TASK INSTRUCTIONS
As you restate the entries, keep every word intact and leave out whatever images they hold.

DATASET RECORDS
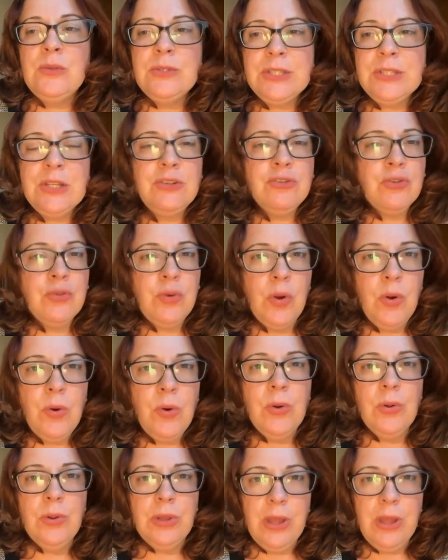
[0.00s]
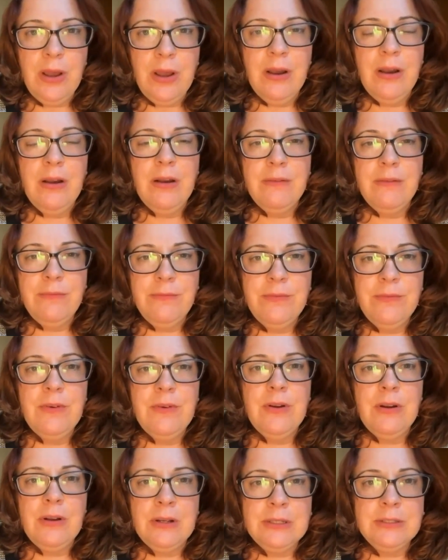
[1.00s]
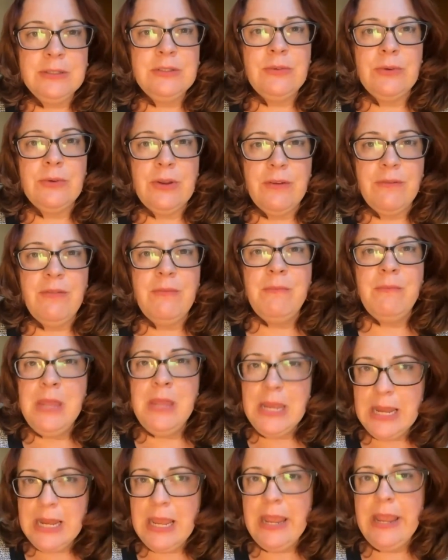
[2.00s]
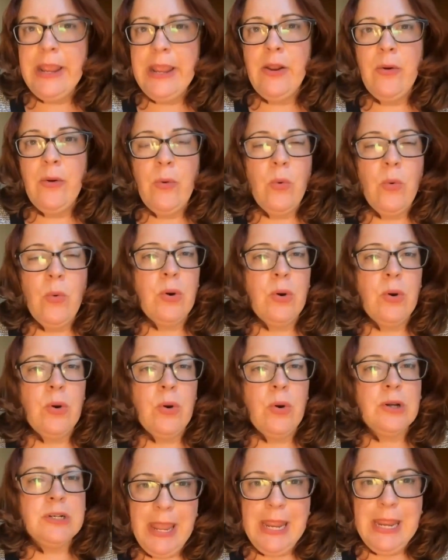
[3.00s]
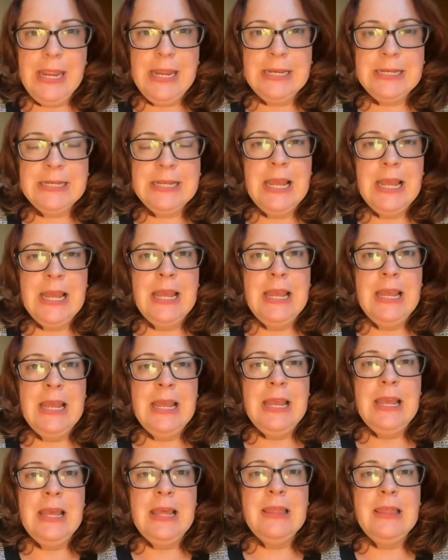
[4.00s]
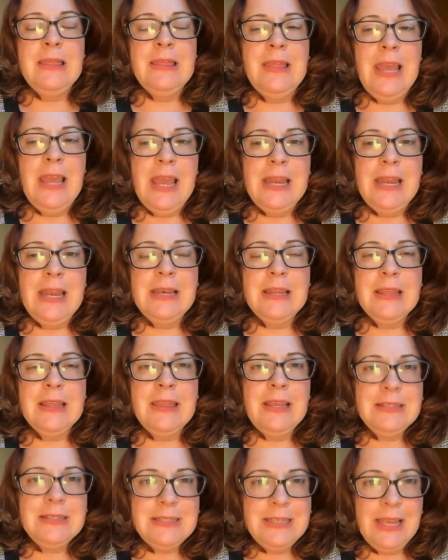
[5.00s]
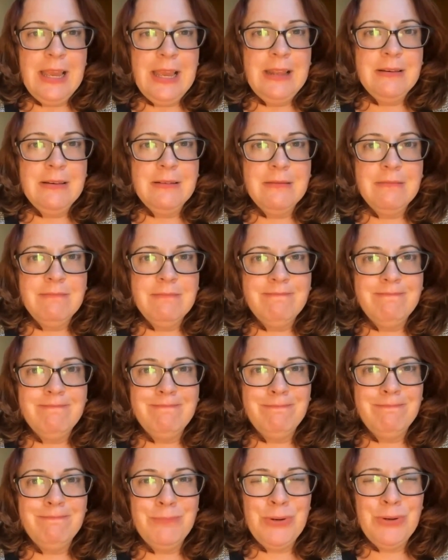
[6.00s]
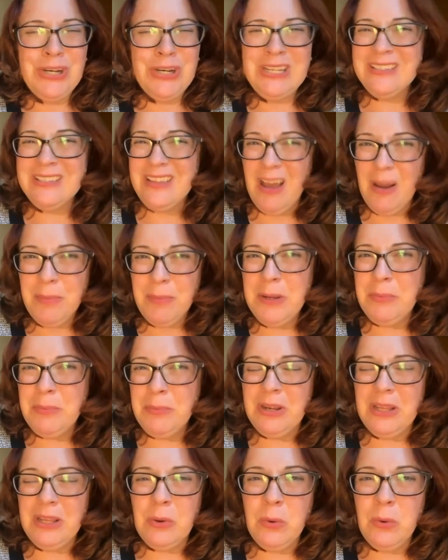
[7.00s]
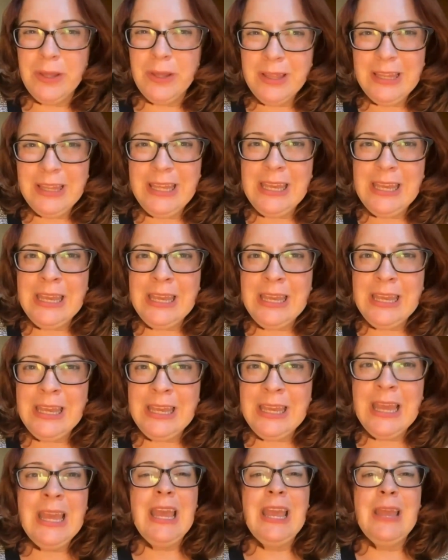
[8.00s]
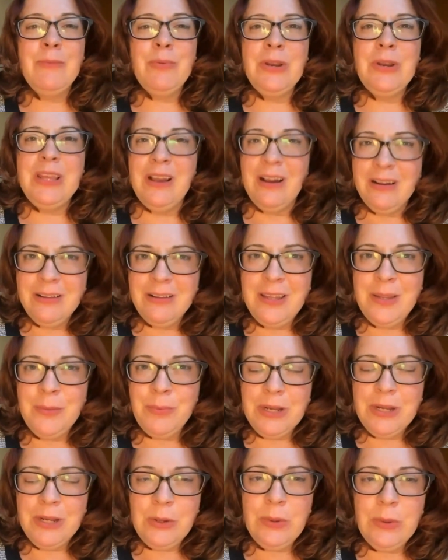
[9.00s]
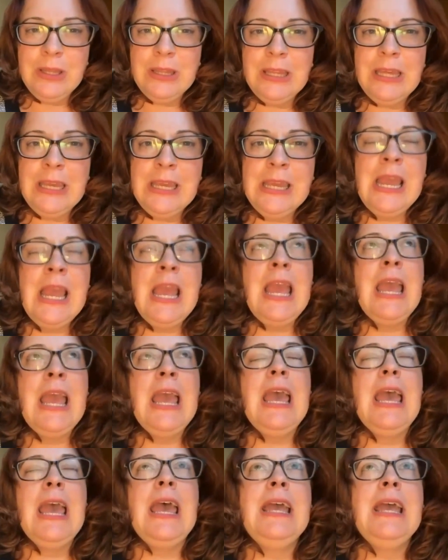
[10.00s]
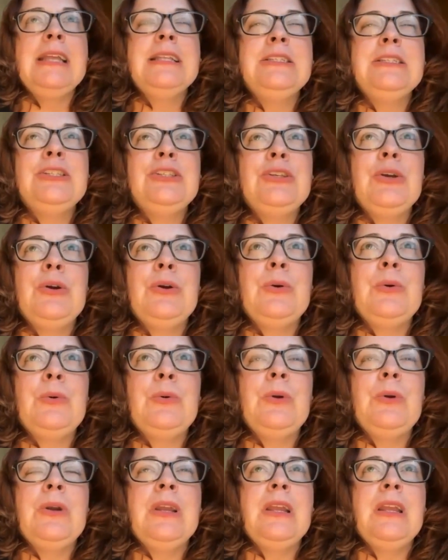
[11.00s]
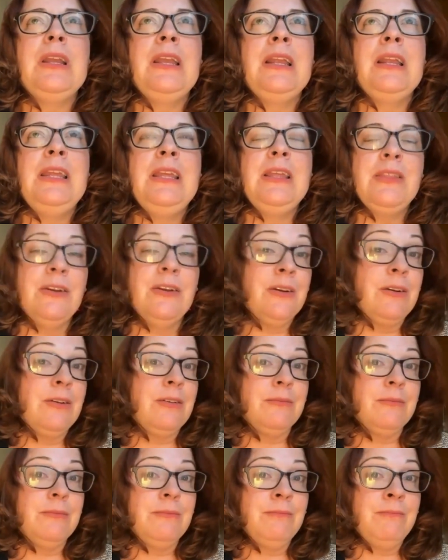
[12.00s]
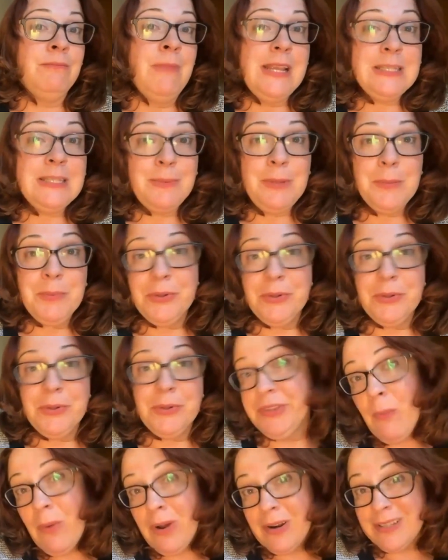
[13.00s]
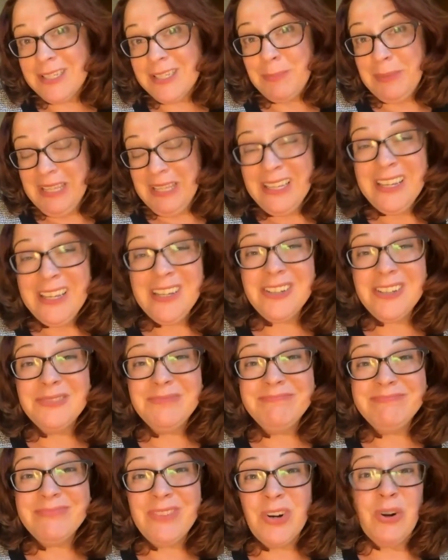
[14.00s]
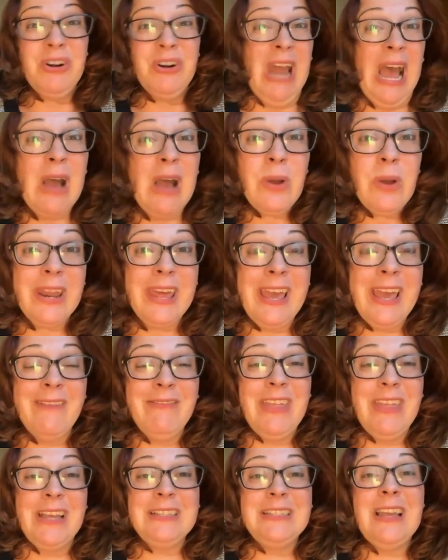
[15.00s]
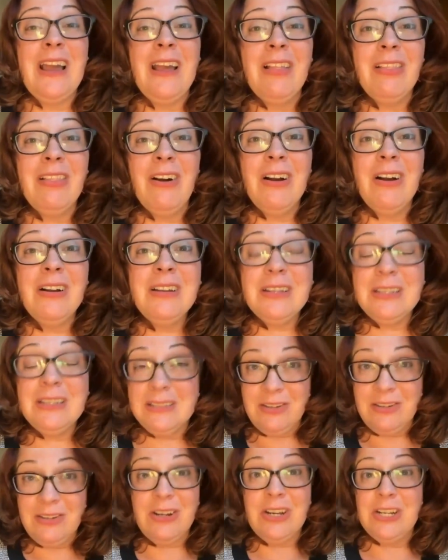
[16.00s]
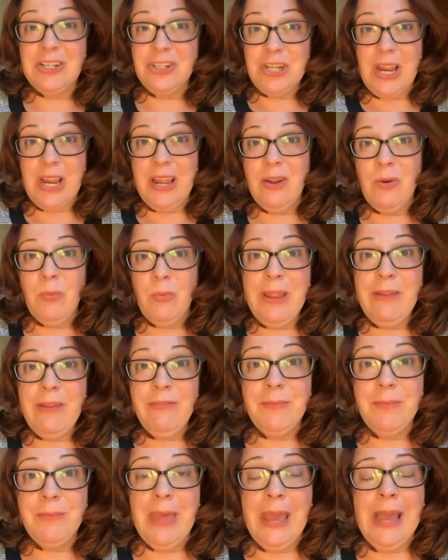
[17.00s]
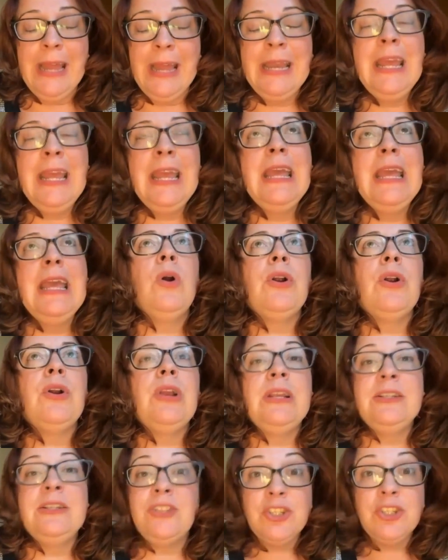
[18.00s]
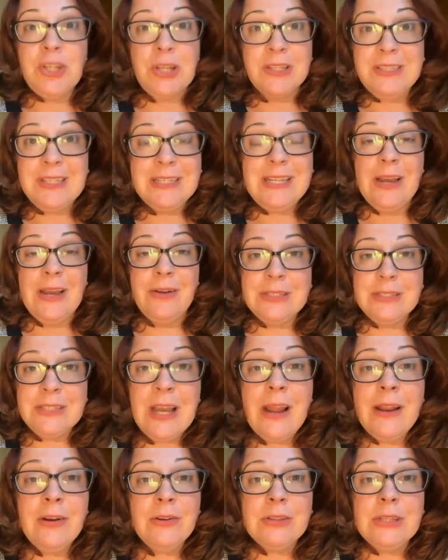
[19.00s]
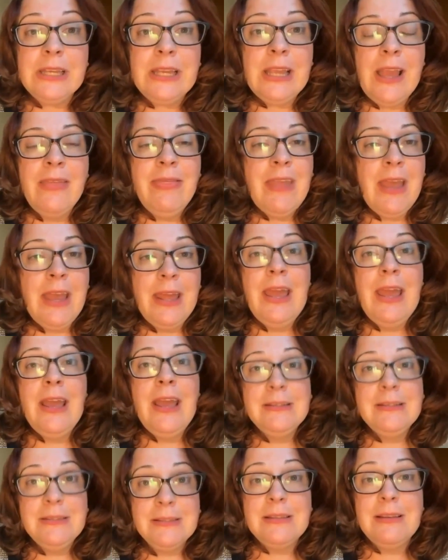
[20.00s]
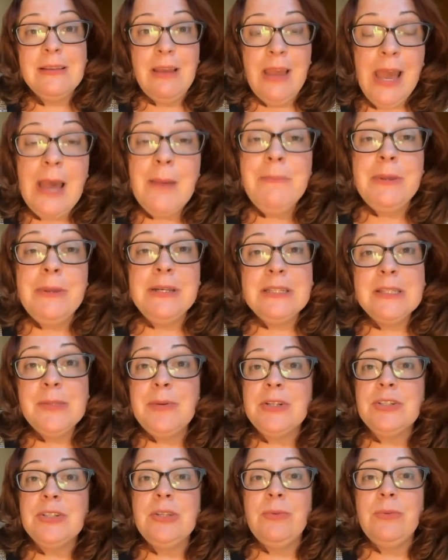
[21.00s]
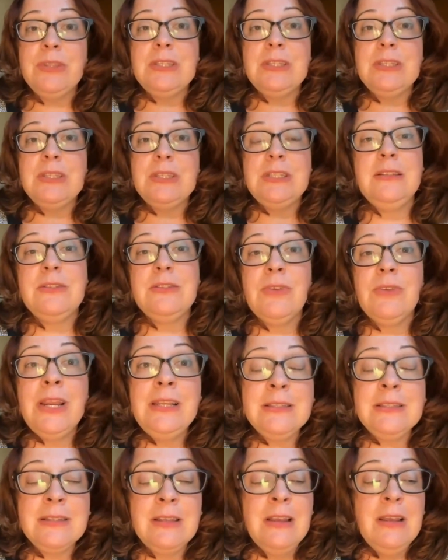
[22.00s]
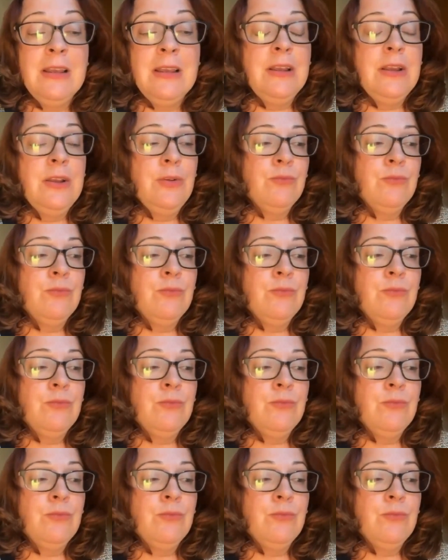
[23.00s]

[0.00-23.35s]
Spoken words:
lose control of a sort of meeting or debate, then things get pretty sloppy pretty quickly and pretty ugly pretty quickly. And so it either makes people not want to speak or not want to have that dialogue because they're going to shy away from that, or it just shuts it down entirely. And that has happened, especially with the tenants' rights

TASK ANSWER
[0.00s]
[1.00s]
[2.00s]
[3.00s]
[4.00s]
[5.00s]
[6.00s]
[7.00s]
[8.00s]
[9.00s]
[10.00s]
[11.00s]
[12.00s]
[13.00s]
[14.00s]
[15.00s]
[16.00s]
[17.00s]
[18.00s]
[19.00s]
[20.00s]
[21.00s]
[22.00s]
[23.00s]

[0.00-23.35s]
Spoken words:
lose control of a sort of meeting or debate, then things get pretty sloppy pretty quickly and pretty ugly pretty quickly. And so it either makes people not want to speak or not want to have that dialogue because they're going to shy away from that, or it just shuts it down entirely. And that has happened, especially with the tenants' rights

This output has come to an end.